All of the data is to be printed exactly, though the images must be left off.

Collected data entries:
┌──
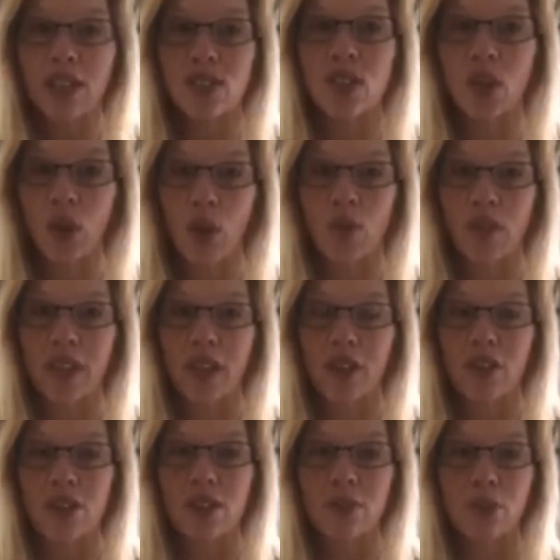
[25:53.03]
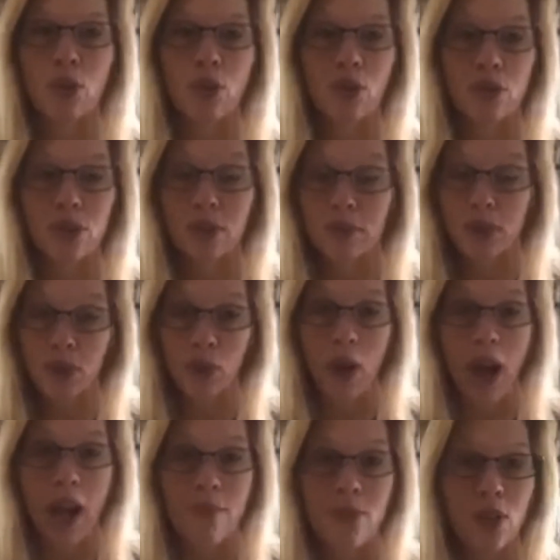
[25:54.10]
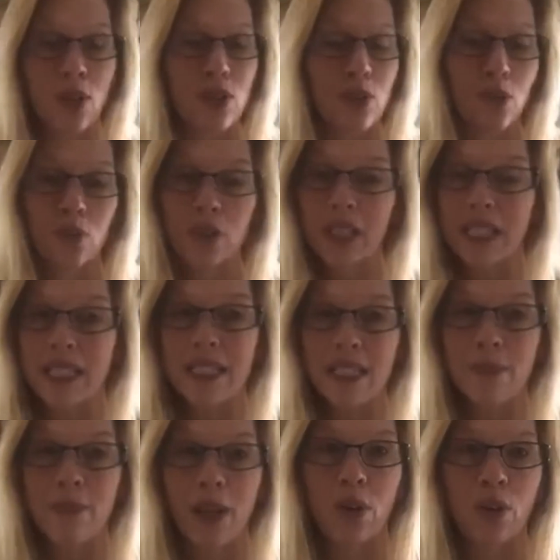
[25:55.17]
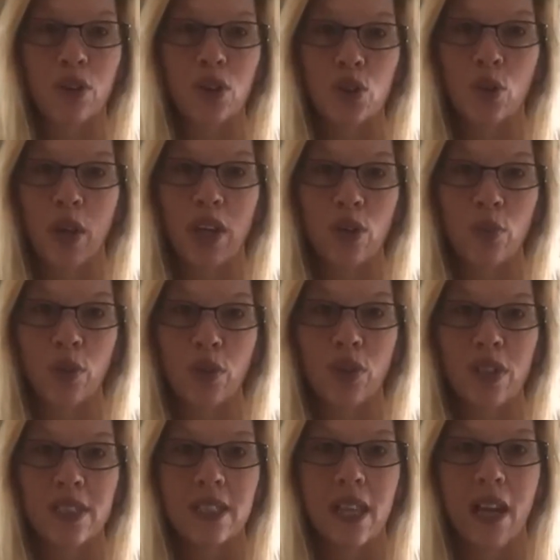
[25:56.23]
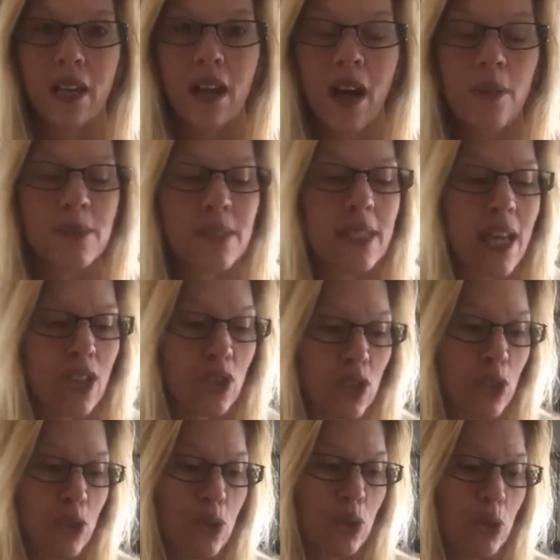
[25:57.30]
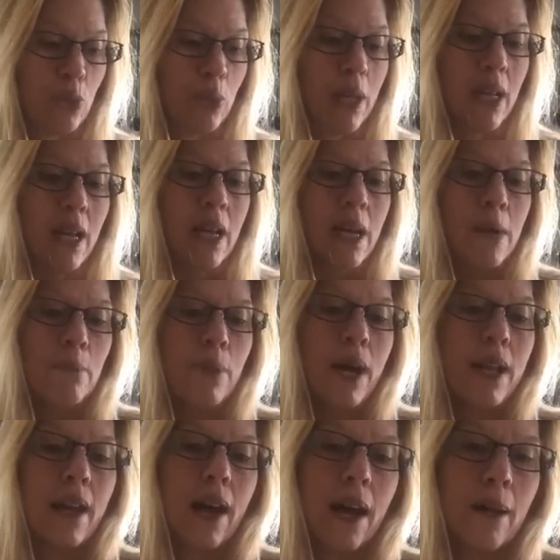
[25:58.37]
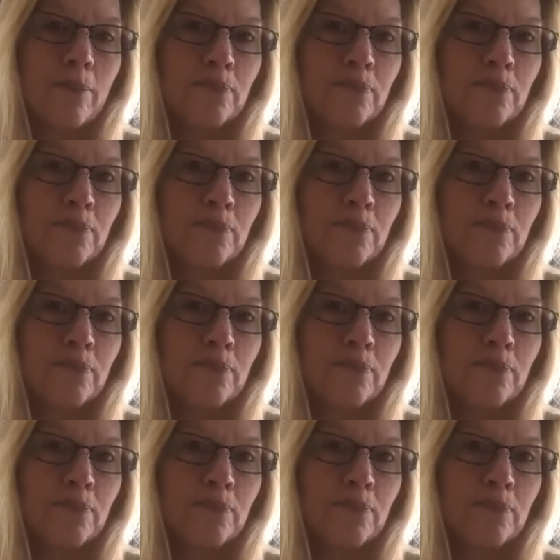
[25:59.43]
you guys to go over there and subscribe. You can do it real easy by going to trayerwilderness.com/YouTube. But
└──
▸ **Written answer**:
[25:53.03]
[25:54.10]
[25:55.17]
[25:56.23]
[25:57.30]
[25:58.37]
[25:59.43]
you guys to go over there and subscribe. You can do it real easy by going to trayerwilderness.com/YouTube. But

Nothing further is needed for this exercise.